-- DATASET CONTENT follows --

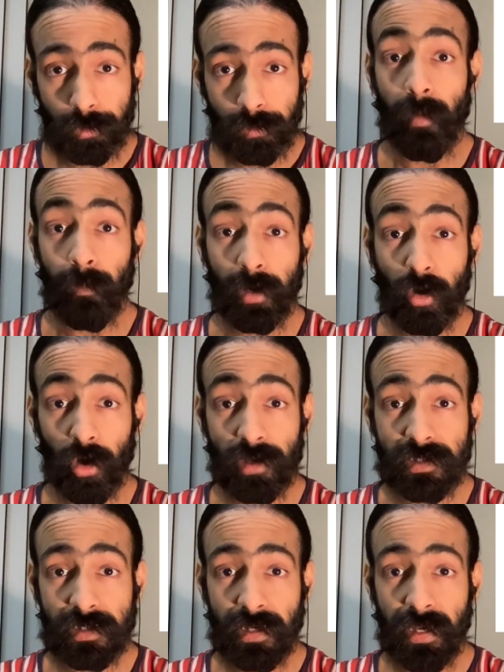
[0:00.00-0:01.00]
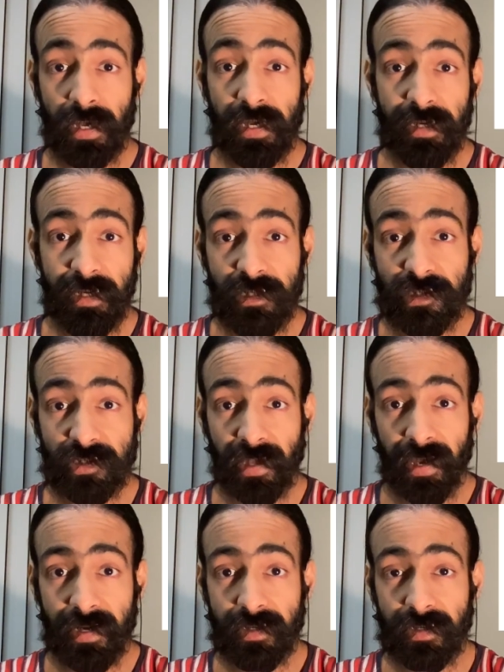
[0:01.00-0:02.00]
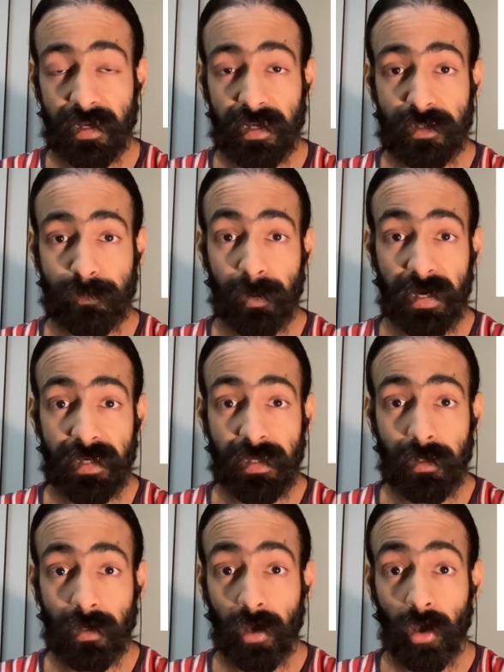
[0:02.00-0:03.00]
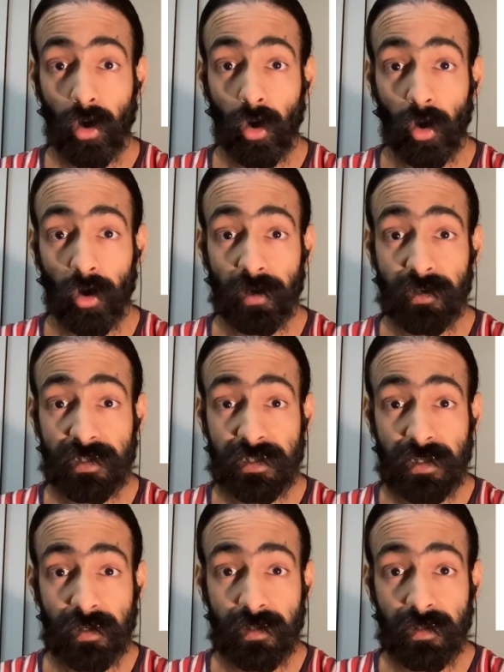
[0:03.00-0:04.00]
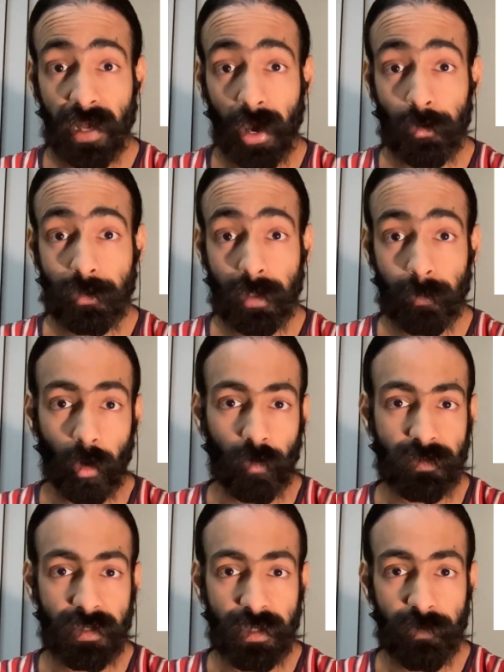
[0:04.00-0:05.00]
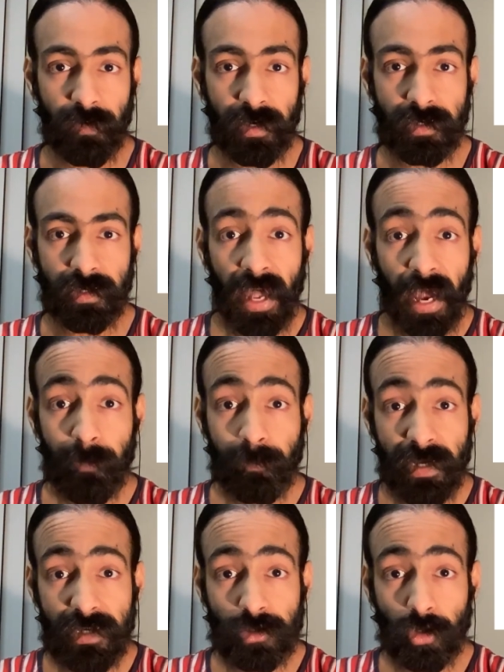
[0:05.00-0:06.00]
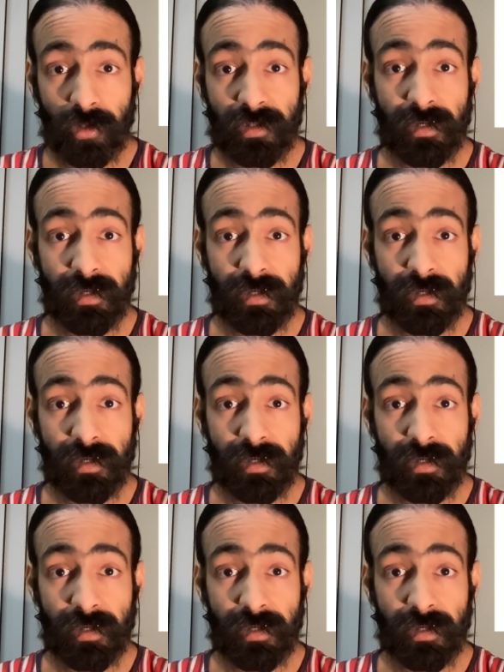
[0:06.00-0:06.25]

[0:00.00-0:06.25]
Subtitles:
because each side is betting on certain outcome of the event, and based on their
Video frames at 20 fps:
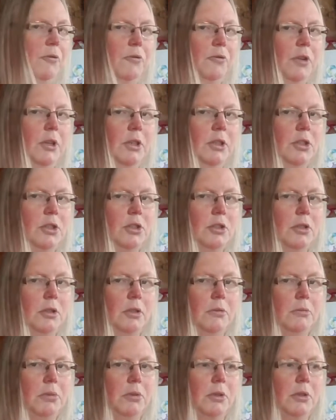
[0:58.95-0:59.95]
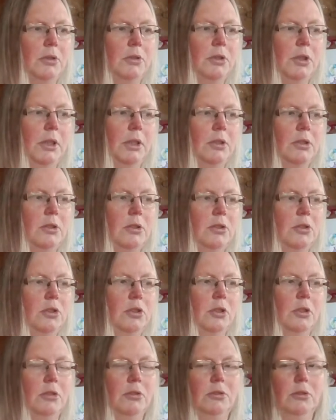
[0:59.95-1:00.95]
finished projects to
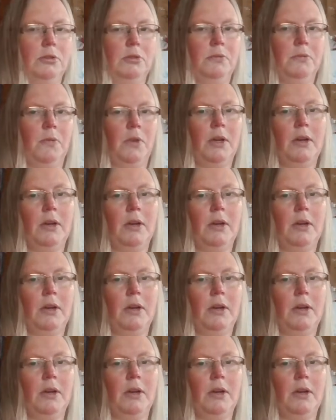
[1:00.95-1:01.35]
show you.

-- DATASET CONTENT concluded --

> _WHAT IS NEEDED_: Although the records above include pictures, the copy must contain only their exact text.

> _ANSWER SECTION_:
[0:00.00-0:01.00]
[0:01.00-0:02.00]
[0:02.00-0:03.00]
[0:03.00-0:04.00]
[0:04.00-0:05.00]
[0:05.00-0:06.00]
[0:06.00-0:06.25]

[0:00.00-0:06.25]
Subtitles:
because each side is betting on certain outcome of the event, and based on their
Video frames at 20 fps:
[0:58.95-0:59.95]
[0:59.95-1:00.95]
finished projects to
[1:00.95-1:01.35]
show you.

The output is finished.